O. antillarum preys on many different types of prey and each individual prey item has a low weight, the most common prey is amphipods but it also eats the larvae and fry of squid and carnivorous fish. An individual with a mantle length of 140 mm was photographed from a submersible at 684 m in depth and a water temperature of 10.7 °C in the Bahamas eating an adult bristlemouth Gonostoma elongata, a midwater fish. Prey changes as the squid matures, the smaller individuals, with a mantle length of less than 4mm, mainly prey on copepods, however krill are probably are more important energetically but they are less frequently taken. One they attain a mantle length of greater than 4mm decapod crustaceans and cephalopods are the most important prey items.

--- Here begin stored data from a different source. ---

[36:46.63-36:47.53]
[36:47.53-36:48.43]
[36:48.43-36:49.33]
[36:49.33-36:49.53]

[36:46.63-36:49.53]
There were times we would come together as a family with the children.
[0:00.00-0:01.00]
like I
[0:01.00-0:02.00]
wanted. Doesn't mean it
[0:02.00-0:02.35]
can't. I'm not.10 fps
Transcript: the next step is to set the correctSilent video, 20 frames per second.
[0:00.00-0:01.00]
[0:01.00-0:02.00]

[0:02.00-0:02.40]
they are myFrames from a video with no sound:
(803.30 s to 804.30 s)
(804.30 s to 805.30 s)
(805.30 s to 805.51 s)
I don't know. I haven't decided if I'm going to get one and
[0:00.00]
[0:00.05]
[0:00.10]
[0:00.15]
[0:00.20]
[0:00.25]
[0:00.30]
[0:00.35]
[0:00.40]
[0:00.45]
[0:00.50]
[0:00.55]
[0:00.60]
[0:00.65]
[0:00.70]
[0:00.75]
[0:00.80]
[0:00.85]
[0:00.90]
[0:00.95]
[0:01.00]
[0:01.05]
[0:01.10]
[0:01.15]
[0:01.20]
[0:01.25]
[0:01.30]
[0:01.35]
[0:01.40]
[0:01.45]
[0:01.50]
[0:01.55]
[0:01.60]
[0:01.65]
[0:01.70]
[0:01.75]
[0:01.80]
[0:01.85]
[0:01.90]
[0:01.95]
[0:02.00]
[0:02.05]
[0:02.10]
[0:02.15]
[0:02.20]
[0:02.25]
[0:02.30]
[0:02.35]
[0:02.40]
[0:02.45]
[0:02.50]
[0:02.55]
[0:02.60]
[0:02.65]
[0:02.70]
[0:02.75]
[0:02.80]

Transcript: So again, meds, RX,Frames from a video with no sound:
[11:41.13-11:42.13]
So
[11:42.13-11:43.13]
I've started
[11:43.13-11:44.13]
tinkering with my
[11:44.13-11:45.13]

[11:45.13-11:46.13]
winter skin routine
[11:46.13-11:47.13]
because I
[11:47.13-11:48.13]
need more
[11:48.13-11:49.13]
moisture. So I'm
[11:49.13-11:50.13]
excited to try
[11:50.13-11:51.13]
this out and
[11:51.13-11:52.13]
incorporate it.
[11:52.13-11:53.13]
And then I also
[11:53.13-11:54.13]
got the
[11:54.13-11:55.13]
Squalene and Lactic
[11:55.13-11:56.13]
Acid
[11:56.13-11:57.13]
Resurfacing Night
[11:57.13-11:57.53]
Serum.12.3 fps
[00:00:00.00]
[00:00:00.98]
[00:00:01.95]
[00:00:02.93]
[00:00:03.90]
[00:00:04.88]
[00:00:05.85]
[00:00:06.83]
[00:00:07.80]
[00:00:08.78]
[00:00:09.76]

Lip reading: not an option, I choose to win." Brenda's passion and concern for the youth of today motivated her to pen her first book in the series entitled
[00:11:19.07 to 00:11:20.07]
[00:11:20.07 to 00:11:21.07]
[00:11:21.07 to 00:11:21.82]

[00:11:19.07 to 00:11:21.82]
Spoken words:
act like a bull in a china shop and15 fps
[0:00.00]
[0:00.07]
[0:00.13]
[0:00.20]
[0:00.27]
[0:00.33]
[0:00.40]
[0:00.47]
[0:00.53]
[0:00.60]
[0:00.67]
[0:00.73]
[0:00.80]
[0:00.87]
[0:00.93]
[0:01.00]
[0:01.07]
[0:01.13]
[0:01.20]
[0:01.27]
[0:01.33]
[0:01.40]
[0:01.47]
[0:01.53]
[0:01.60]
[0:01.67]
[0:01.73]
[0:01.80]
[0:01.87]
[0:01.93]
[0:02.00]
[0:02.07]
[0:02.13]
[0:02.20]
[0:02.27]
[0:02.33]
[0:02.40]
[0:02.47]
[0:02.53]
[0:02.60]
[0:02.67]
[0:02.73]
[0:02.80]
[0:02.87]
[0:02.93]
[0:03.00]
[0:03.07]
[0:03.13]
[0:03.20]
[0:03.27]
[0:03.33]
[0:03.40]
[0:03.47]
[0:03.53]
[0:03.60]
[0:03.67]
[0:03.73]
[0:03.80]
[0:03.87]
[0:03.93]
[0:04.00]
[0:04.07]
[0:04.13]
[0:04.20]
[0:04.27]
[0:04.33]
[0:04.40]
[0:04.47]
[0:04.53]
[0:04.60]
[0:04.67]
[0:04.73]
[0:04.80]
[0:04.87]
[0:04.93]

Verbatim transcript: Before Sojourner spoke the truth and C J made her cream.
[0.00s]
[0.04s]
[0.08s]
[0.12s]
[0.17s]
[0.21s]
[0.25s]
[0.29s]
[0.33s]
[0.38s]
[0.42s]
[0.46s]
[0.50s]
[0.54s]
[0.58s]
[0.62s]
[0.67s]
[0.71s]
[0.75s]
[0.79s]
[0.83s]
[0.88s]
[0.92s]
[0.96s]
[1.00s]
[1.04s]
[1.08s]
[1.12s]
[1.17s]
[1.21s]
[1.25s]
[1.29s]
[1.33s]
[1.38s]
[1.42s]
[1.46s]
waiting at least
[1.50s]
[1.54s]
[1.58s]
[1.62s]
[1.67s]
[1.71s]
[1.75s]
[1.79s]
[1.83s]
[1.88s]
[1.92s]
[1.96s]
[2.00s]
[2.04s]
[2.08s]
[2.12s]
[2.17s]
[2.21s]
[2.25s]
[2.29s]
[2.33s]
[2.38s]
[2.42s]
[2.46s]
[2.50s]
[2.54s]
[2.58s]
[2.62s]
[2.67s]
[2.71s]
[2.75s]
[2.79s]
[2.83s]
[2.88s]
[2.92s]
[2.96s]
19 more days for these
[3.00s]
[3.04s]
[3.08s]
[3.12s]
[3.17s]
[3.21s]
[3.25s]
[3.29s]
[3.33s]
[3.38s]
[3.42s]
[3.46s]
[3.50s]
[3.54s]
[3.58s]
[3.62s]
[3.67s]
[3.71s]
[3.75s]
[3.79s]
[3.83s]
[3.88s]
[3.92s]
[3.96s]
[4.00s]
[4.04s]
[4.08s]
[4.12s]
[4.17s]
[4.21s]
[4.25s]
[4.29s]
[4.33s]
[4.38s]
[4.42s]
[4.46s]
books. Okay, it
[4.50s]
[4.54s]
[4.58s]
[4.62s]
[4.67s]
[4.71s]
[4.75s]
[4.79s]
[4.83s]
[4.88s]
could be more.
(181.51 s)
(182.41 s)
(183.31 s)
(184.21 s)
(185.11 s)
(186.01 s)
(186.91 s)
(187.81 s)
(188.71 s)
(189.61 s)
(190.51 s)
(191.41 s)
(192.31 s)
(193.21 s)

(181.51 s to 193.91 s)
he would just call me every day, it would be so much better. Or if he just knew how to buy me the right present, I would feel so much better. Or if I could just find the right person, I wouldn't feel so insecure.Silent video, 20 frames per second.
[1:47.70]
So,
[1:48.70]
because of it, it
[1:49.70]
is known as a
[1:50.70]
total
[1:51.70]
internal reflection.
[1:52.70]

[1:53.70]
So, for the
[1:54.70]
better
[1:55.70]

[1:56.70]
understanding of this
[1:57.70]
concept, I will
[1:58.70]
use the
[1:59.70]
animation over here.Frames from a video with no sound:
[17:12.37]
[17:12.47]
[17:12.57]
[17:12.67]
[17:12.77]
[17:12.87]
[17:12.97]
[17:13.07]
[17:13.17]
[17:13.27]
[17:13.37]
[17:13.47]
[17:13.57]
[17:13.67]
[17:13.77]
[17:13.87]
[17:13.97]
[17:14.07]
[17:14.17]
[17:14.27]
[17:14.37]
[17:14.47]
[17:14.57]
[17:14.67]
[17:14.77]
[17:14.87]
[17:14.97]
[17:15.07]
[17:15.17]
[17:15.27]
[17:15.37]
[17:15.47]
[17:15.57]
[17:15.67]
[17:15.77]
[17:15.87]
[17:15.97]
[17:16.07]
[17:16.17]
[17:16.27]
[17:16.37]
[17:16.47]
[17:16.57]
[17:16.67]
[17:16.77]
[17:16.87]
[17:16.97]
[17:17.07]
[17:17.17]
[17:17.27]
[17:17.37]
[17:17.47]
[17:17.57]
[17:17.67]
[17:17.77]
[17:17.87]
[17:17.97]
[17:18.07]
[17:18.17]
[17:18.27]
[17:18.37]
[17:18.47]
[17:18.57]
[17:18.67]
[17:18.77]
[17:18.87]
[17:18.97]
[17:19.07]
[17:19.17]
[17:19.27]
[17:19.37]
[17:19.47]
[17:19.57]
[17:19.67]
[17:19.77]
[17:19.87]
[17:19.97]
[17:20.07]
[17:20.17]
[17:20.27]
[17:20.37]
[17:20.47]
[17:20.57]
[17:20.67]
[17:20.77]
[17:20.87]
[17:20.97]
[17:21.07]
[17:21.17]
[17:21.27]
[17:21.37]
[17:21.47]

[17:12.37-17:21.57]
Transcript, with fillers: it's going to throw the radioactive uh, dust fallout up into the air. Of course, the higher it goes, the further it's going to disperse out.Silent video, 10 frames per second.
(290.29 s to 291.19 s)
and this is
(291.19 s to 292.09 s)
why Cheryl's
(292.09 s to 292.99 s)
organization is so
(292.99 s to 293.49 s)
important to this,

O. antillarum has a number of predators and these include epipelagic and mesopelagic fishes and they have been recorded in the diets of fish such as common dolphinfish (Coryphaena hyppurus), Atlantic sailfishes (Istiophorus albicans), skipjack tuna (Katsuwonus pelamus), white marlin (Tetrapturus albidus), albacore (Thunnus alalunga), yellowfin tuna (Thunnus albacares), bigeye tuna (Thunnus obesus), swordfish (Xiphias gladius). They are also preyed upon by cetaceans) including the pygmy sperm whale (Kogia breviceps) and orca (Orcinus orca). With bony fish, O. antillarum are the most important component of the winter diet of yellowfin tuna off Brazil. It is parasitised mainly by didymozoid trematodes, however, the intensity of infection is much reduced compared to same-sized specimens of Sthenoteuthis pteropus.

==Fisheries==
Ornithoteuthis antillarum is not a target species for fisheries but may be taken as bycatch, however, it could become a quarry species for commercial fisheries if a suitable fishing technique is developed, because this is a common species which could sustain a harvest and its flesh is firm, muscular and palatable.